* Exercise objective:
Please take the lines from the one holding "[73.17-73.87s]" through the one holding "Word for word: be" in the data below and copy them exactly.

=== Section Start ===

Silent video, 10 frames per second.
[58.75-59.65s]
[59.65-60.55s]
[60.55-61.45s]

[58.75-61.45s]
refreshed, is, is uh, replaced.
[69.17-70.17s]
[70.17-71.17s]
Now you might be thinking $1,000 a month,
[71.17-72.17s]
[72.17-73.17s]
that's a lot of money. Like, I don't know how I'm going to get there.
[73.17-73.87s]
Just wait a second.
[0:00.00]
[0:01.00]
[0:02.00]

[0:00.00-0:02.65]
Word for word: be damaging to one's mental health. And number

=== Section End ===
=== Section Start ===

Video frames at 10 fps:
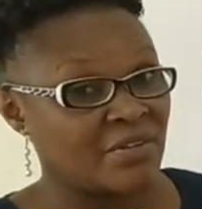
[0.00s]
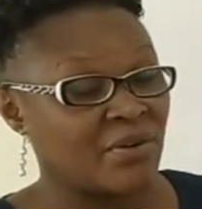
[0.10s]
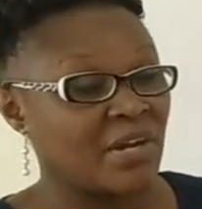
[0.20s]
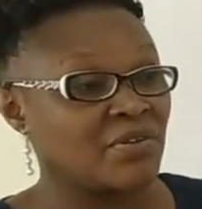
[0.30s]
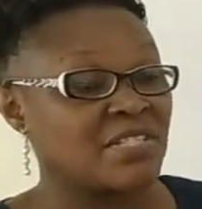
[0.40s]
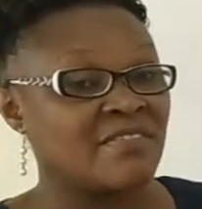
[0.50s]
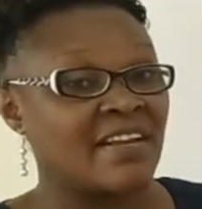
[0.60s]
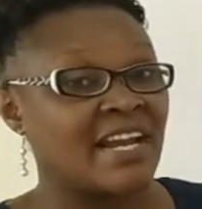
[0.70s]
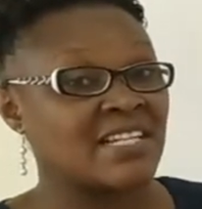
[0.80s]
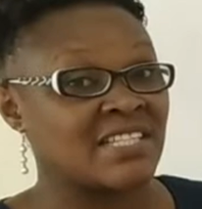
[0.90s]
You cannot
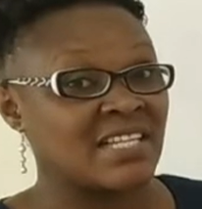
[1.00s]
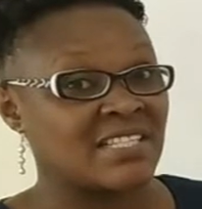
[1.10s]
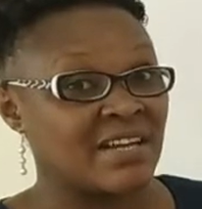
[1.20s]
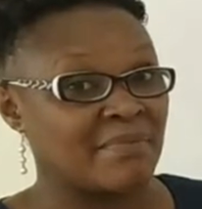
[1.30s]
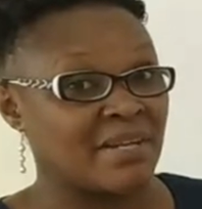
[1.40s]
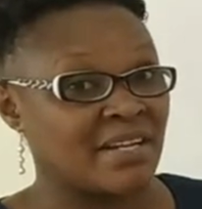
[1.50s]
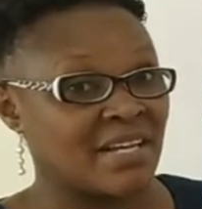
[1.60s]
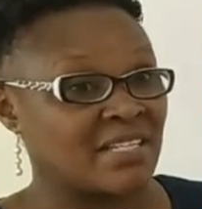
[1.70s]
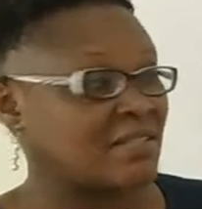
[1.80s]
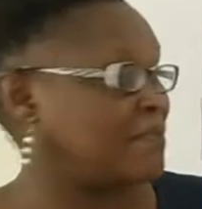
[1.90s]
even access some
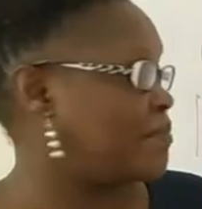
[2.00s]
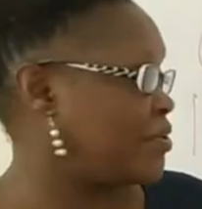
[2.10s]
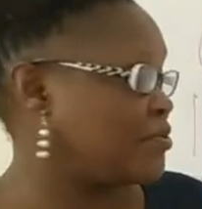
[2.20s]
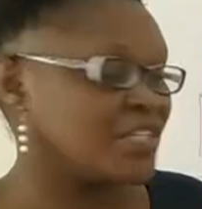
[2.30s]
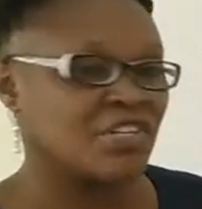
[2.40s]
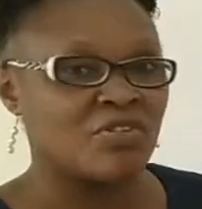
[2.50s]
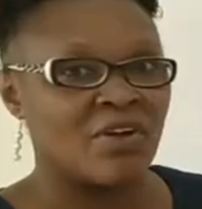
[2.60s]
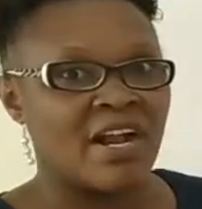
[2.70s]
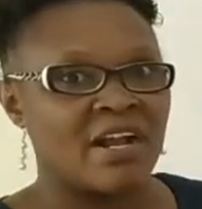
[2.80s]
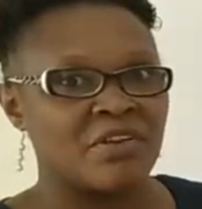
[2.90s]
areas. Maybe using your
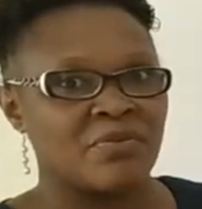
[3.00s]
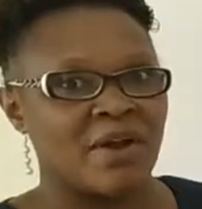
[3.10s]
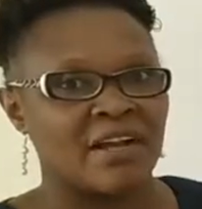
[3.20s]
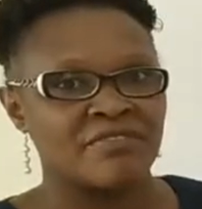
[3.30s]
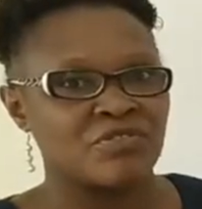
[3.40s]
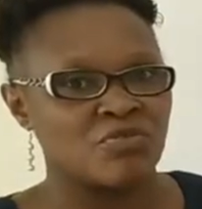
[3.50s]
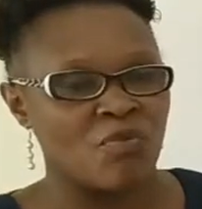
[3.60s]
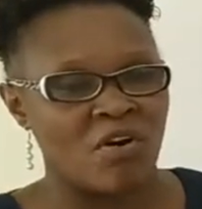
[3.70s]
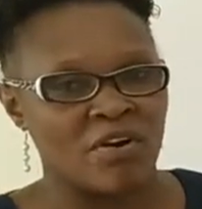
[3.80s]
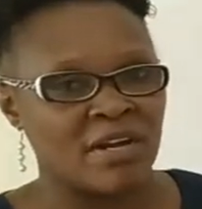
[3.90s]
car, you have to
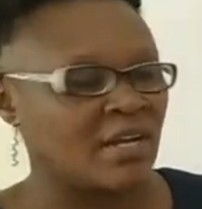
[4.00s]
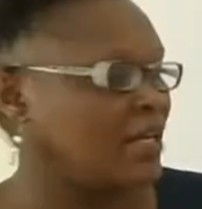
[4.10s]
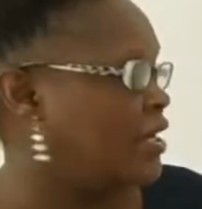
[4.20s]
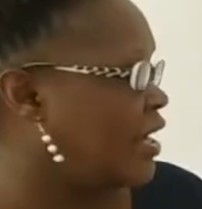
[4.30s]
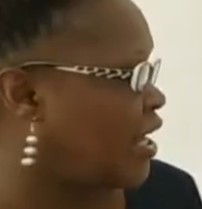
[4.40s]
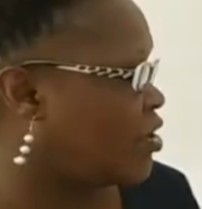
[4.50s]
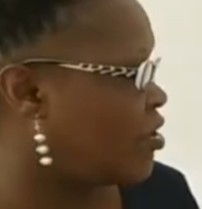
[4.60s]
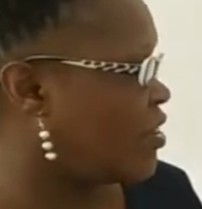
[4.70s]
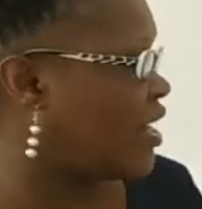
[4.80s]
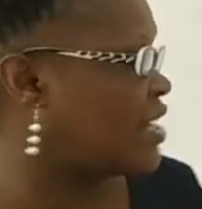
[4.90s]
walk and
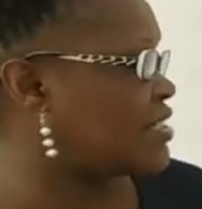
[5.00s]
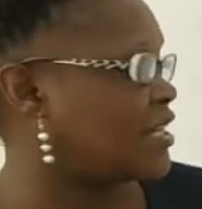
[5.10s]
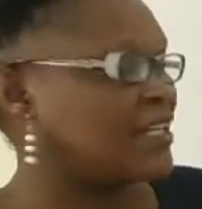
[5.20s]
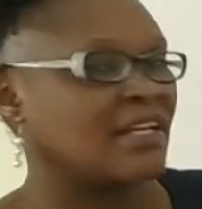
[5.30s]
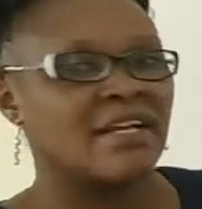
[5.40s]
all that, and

=== Section End ===
=== Section Start ===

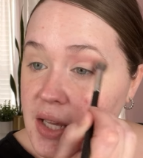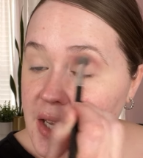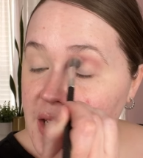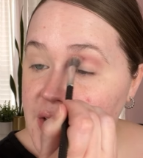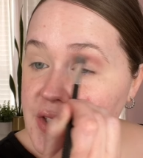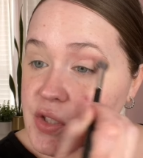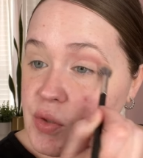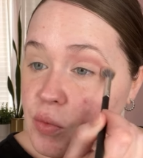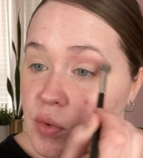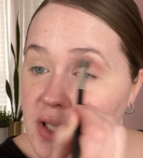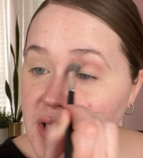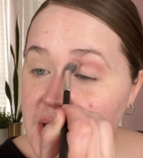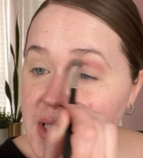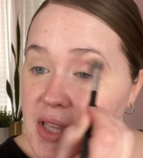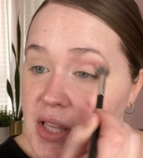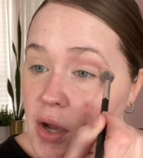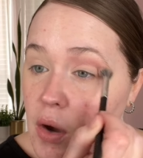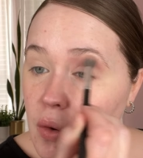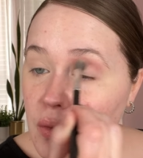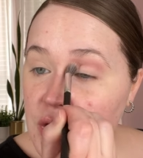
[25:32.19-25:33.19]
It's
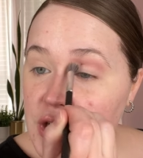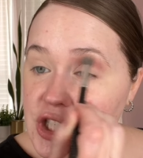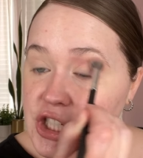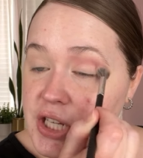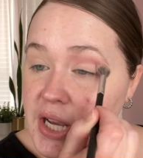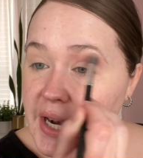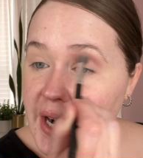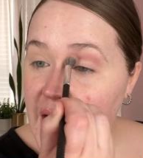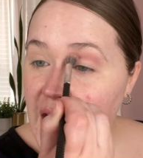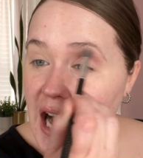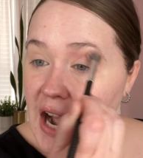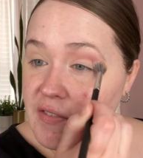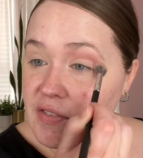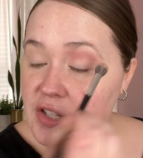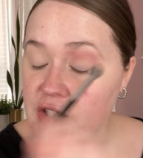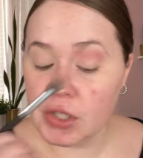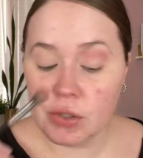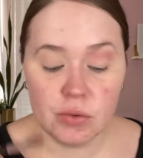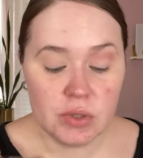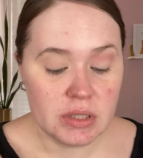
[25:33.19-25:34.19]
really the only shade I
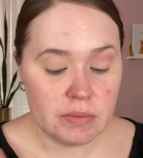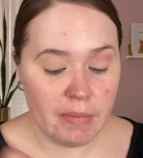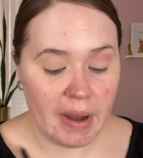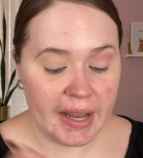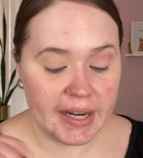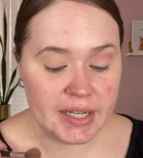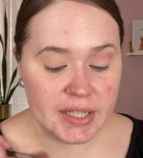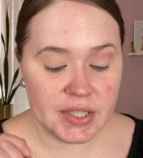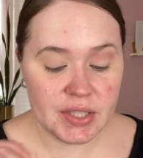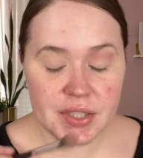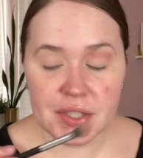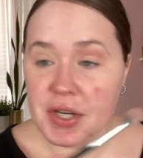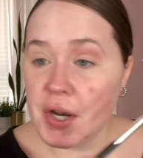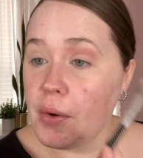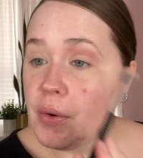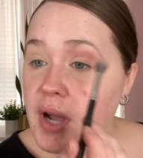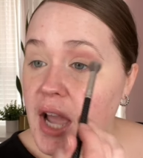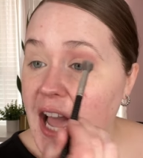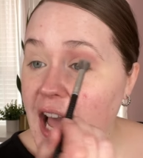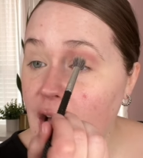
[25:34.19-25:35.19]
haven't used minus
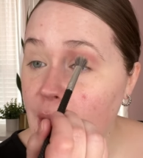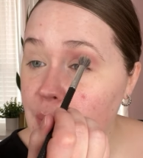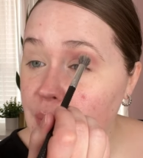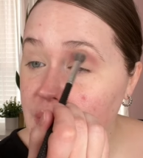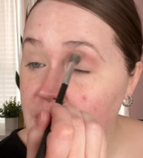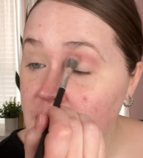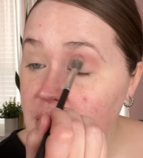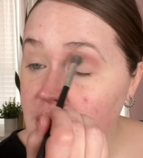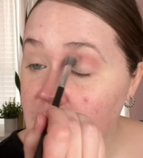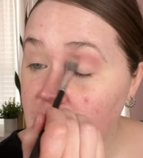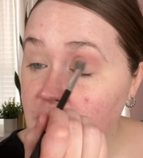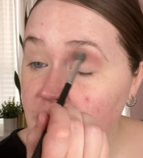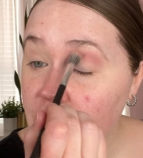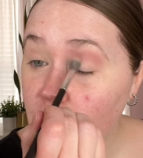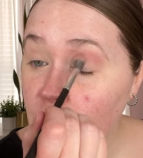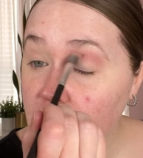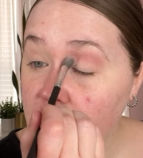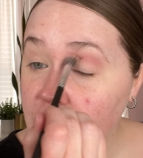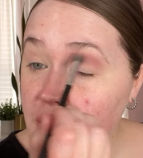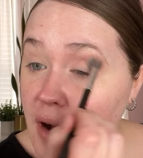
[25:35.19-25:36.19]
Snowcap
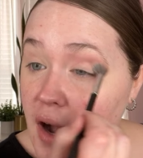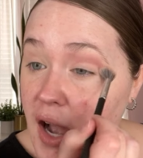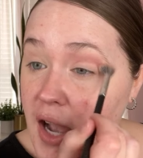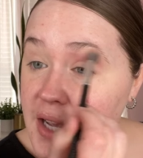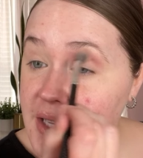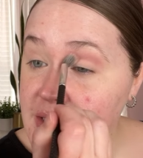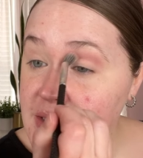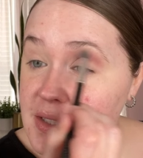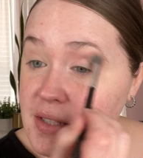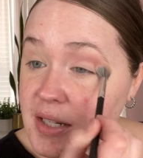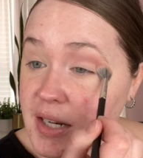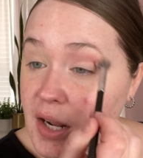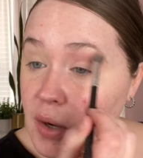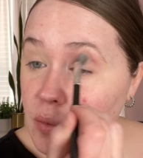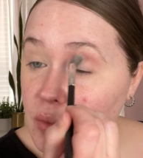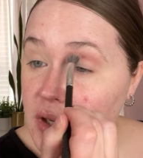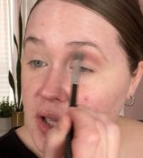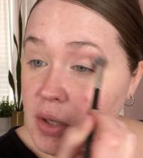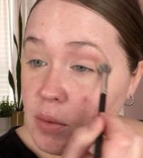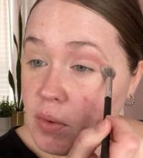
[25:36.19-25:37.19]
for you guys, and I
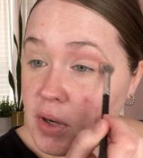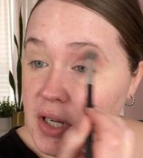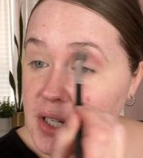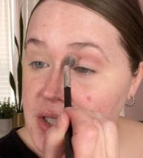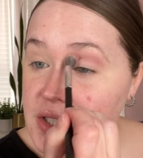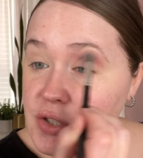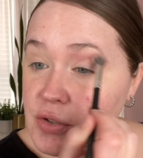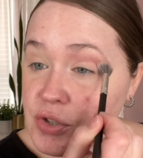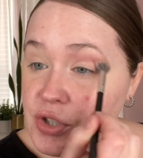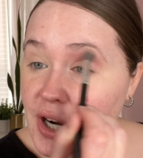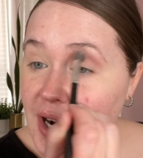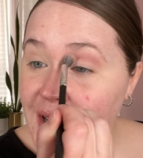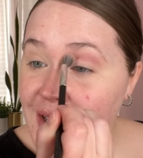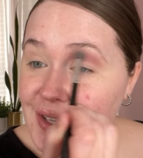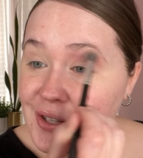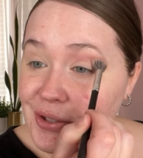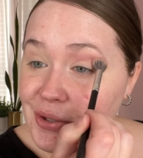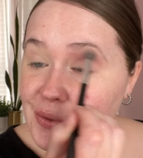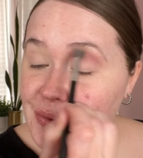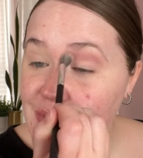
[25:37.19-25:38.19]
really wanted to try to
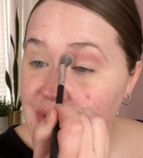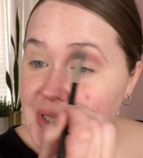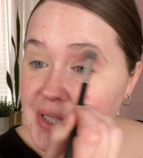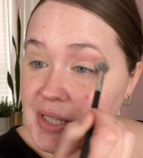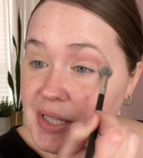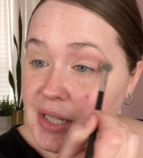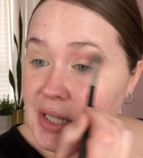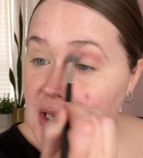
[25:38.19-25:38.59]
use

=== Section End ===

* Response below:
[73.17-73.87s]
Just wait a second.
[0:00.00]
[0:01.00]
[0:02.00]

[0:00.00-0:02.65]
Word for word: be damaging to one's mental health. And number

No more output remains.